State Schools are Nifty!

Guest article for the alumni column in my department’s yearly newsletter, just a touch preachy.

Choosing Rutgers was probably the best decision I made senior year of high school. The peculiar thing about the tech industry is that employers care about what a candidate knows, not which school they attended – certainly more so than in business or law, but also more than in more “traditional” engineering fields. I was confident that I could achieve my goals no matter which university I chose, so I couldn’t justify paying the high prices of the “elite” schools. As an in-state student, Rutgers was a fantastic value – the scholarships only made the choice easier.

At the time, I was unsure whether I wanted to follow an academic or industry career path: the former would involve undergraduate research and careful GPA preening to prepare for graduate studies, while the latter would entail internships and the self-driven study of practical skills. Fortunately, Rutgers afforded me the luxury to straddle the divide, pursuing both directions through senior year as I continued my soul-searching.

During semesters, I had the opportunity to contribute to a biomedical research project on stroke rehabilitation using smartphones, and to a computer vision research project on transmitting hidden messages using light (funded by NASA’s NJ Space Grant Consortium). During summers, I interned at a nutrition app startup in New York, and at an online university course startup in Silicon Valley.

My advice to current students, then, is to muster up the drive to take advantage of the opportunities available at Rutgers.
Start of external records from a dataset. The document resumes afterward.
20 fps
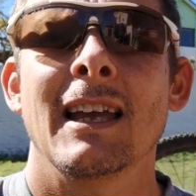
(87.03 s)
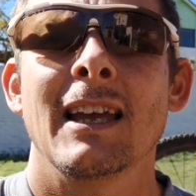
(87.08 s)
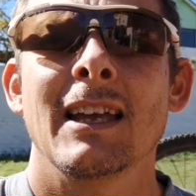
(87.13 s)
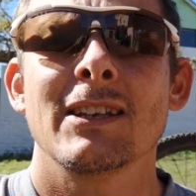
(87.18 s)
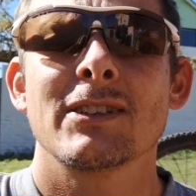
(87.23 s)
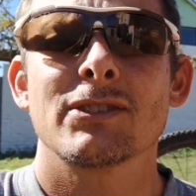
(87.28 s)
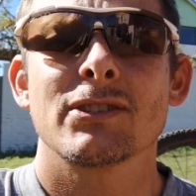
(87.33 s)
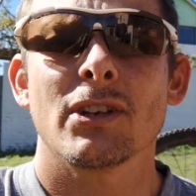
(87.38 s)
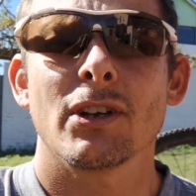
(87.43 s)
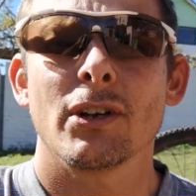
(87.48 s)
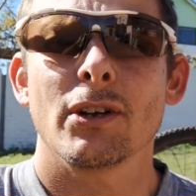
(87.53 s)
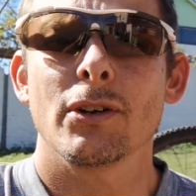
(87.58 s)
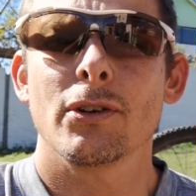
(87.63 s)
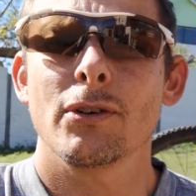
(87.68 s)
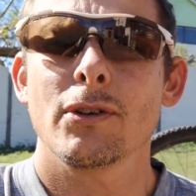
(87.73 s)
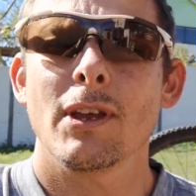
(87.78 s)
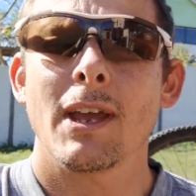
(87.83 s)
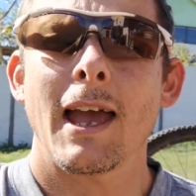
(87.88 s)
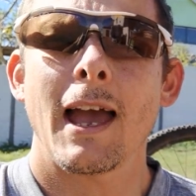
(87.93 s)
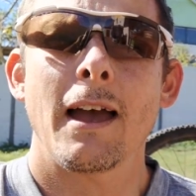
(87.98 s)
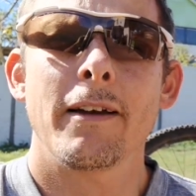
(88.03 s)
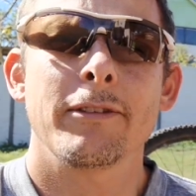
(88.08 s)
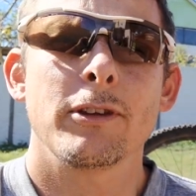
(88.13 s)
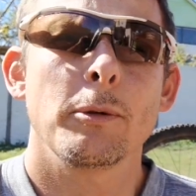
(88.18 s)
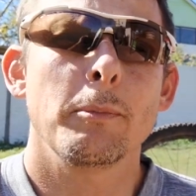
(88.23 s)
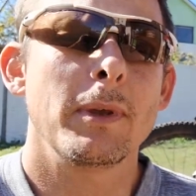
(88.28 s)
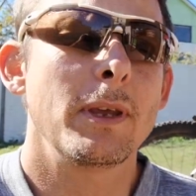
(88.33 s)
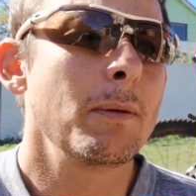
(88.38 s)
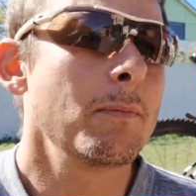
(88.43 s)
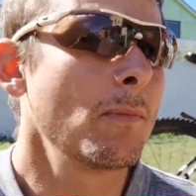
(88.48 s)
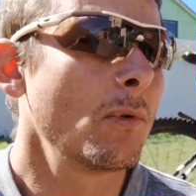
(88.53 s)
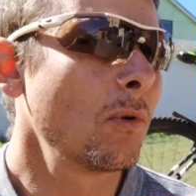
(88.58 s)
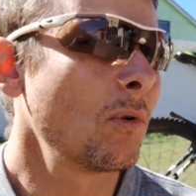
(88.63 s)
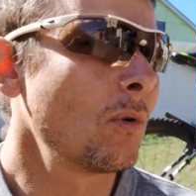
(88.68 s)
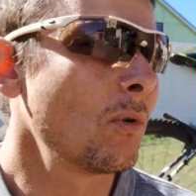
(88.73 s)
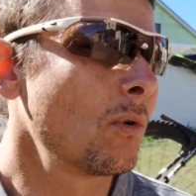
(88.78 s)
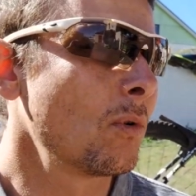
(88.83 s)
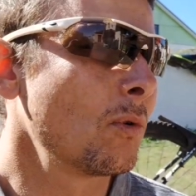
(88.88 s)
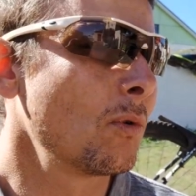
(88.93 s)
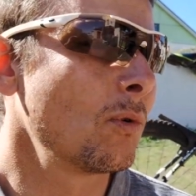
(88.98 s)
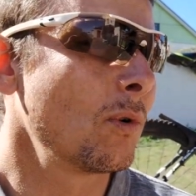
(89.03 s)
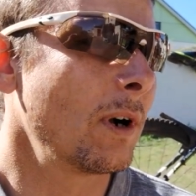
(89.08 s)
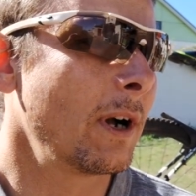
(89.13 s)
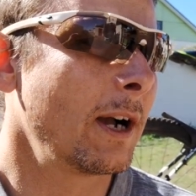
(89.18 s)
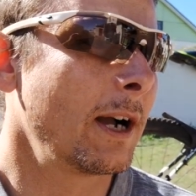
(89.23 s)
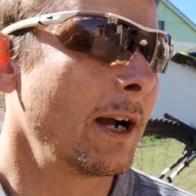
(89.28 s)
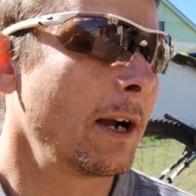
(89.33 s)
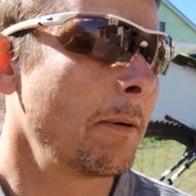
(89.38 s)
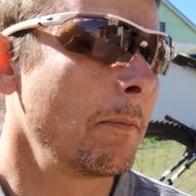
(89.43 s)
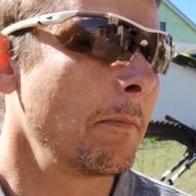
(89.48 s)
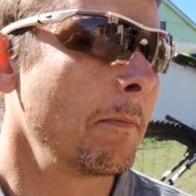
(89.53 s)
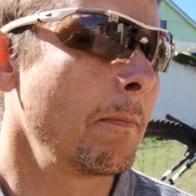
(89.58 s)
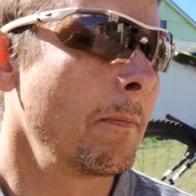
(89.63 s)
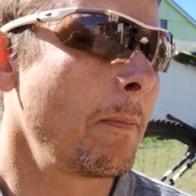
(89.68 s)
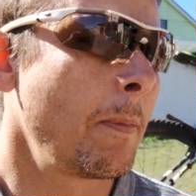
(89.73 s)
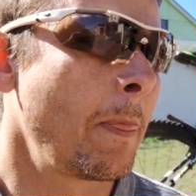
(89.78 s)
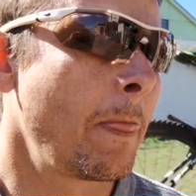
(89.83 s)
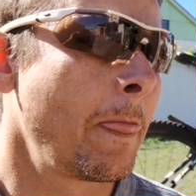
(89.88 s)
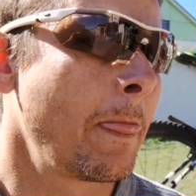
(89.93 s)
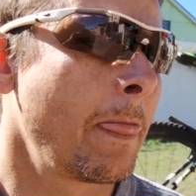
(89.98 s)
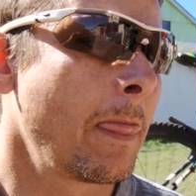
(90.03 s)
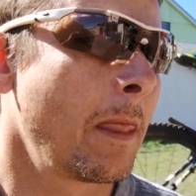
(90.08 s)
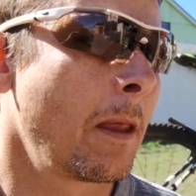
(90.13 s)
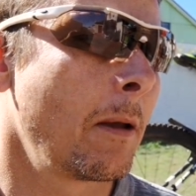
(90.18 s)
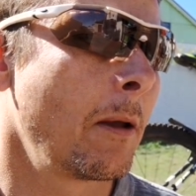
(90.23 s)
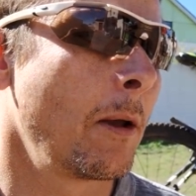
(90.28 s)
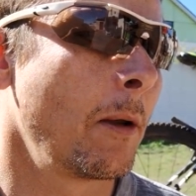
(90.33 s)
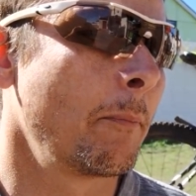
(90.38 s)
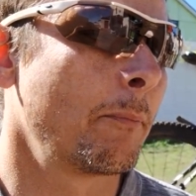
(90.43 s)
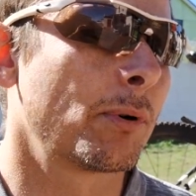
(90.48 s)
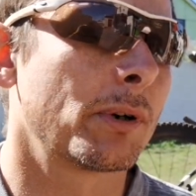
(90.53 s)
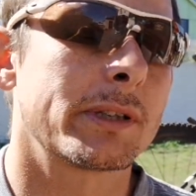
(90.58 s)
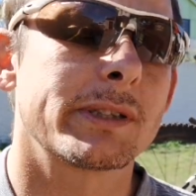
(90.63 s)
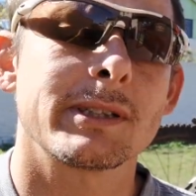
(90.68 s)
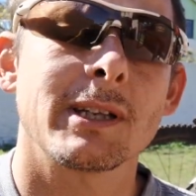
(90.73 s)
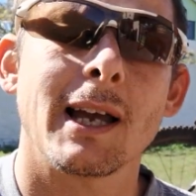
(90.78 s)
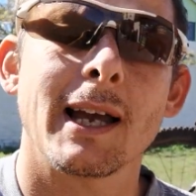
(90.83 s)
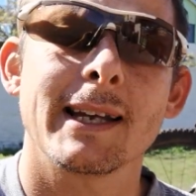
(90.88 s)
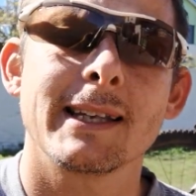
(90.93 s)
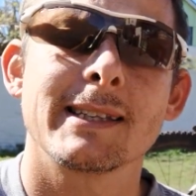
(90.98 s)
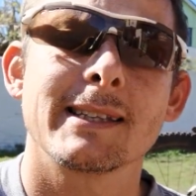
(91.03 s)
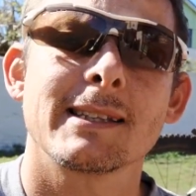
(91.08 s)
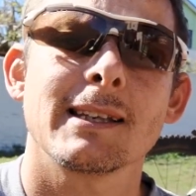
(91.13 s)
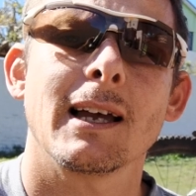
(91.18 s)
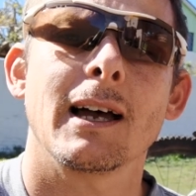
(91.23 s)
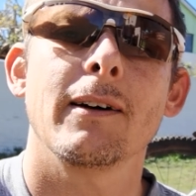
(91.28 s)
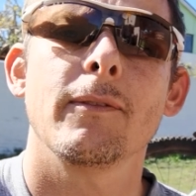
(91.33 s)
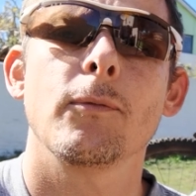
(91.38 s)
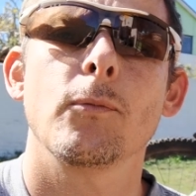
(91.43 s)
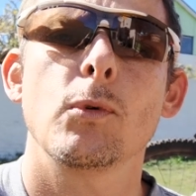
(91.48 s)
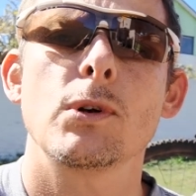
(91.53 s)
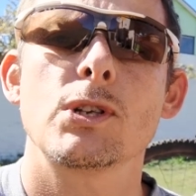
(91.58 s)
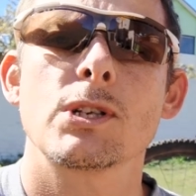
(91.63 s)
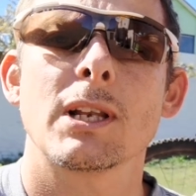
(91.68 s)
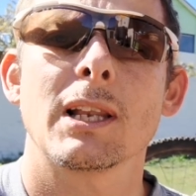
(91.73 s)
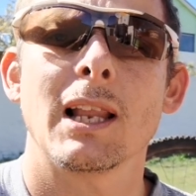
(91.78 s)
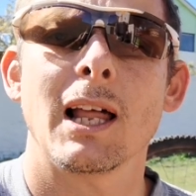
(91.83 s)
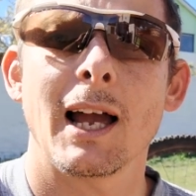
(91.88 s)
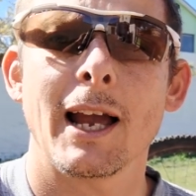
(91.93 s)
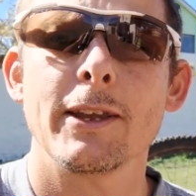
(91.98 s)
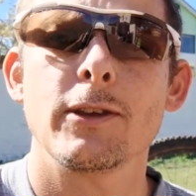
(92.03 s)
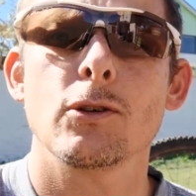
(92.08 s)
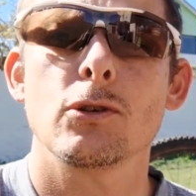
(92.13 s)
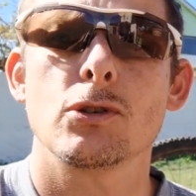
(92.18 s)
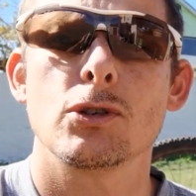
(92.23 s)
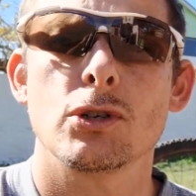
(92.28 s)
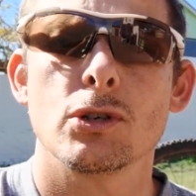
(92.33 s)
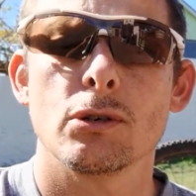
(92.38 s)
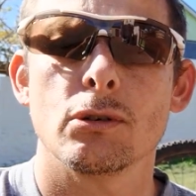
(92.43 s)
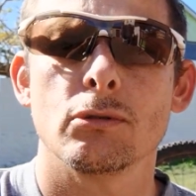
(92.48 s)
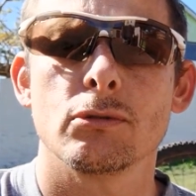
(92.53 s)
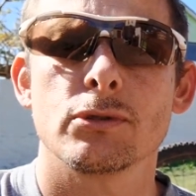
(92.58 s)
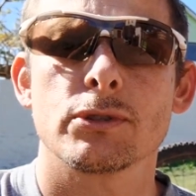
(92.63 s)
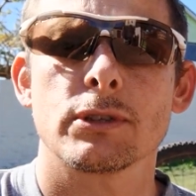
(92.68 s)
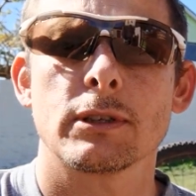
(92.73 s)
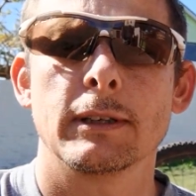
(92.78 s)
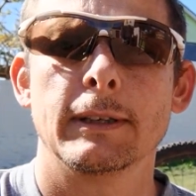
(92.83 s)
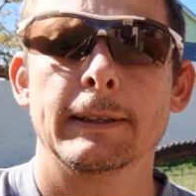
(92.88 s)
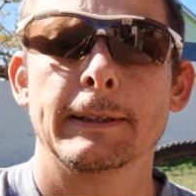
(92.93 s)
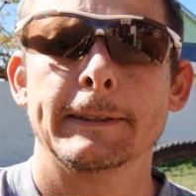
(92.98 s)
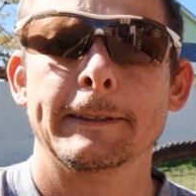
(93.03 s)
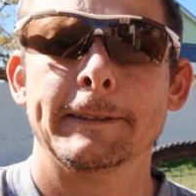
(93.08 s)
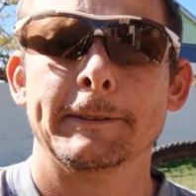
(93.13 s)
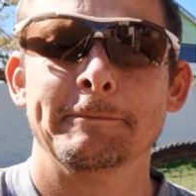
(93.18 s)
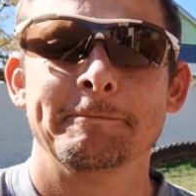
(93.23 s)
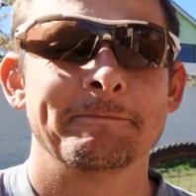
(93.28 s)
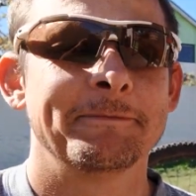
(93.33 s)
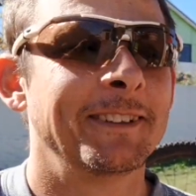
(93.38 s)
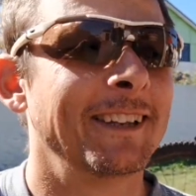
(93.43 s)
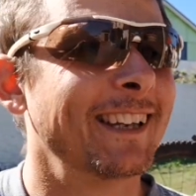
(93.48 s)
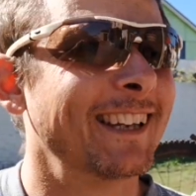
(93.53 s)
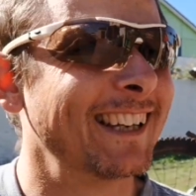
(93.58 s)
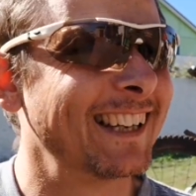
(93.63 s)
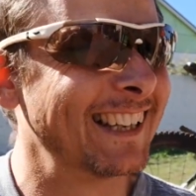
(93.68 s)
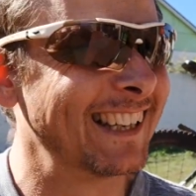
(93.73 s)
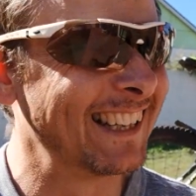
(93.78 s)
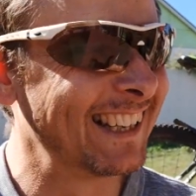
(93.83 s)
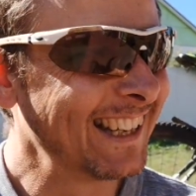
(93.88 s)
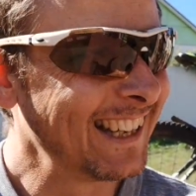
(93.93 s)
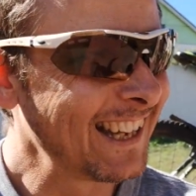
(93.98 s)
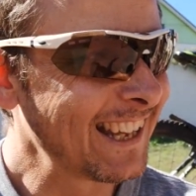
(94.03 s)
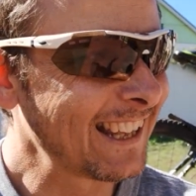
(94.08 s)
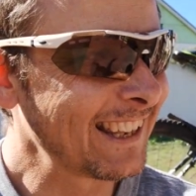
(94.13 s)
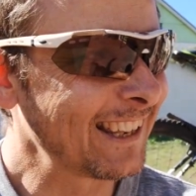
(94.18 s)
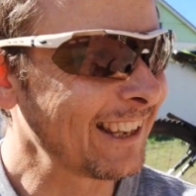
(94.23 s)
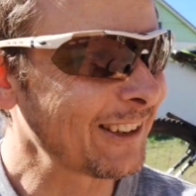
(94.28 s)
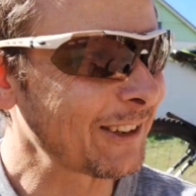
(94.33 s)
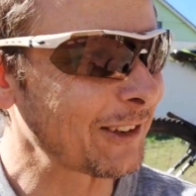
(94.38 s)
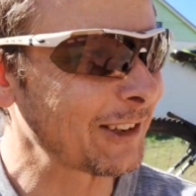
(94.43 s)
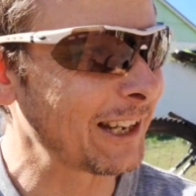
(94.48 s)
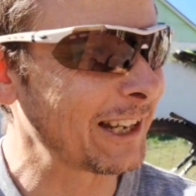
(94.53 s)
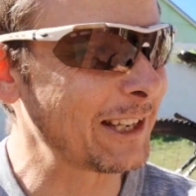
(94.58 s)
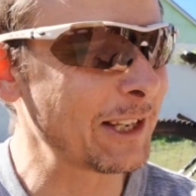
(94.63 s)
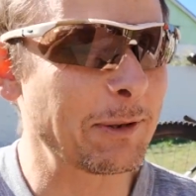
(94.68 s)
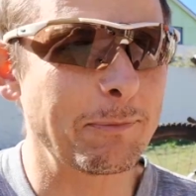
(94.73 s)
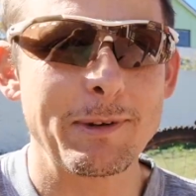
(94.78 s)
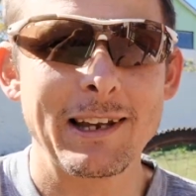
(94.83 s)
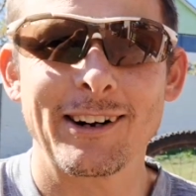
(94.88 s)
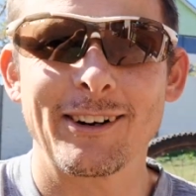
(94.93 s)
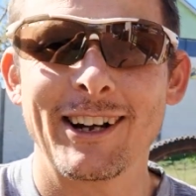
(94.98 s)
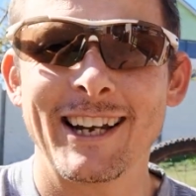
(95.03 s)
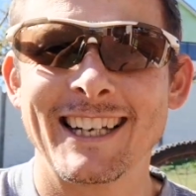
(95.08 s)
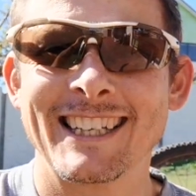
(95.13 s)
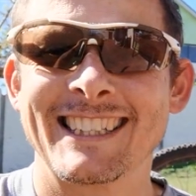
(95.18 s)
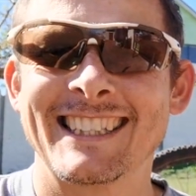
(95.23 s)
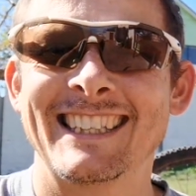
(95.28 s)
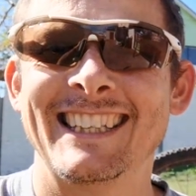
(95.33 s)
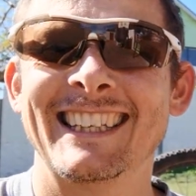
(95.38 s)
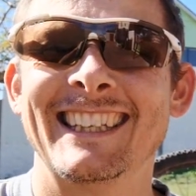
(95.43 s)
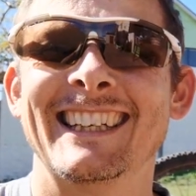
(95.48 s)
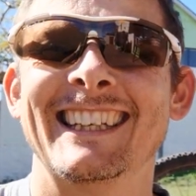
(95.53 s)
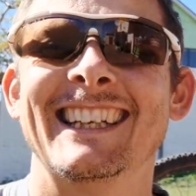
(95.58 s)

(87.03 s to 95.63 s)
So you have to be more precise of which line you choose. They're not letting me rest.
There’s an excellent Computer Science undergrad community which regularly holds workshops, events, and “hackathon” competitions to help beginners pick up essential skills and prepare for technical interviews. And as a large research university, there’s an abundance of projects which would appreciate the contributions of a programmer, if you only reach out to the professor.

My advice to prospective students, hesitating between Rutgers and pricier private options, is to believe in your ability to develop yourself and shape your career. With motivation, you can achieve as much at Rutgers as at any Ivy.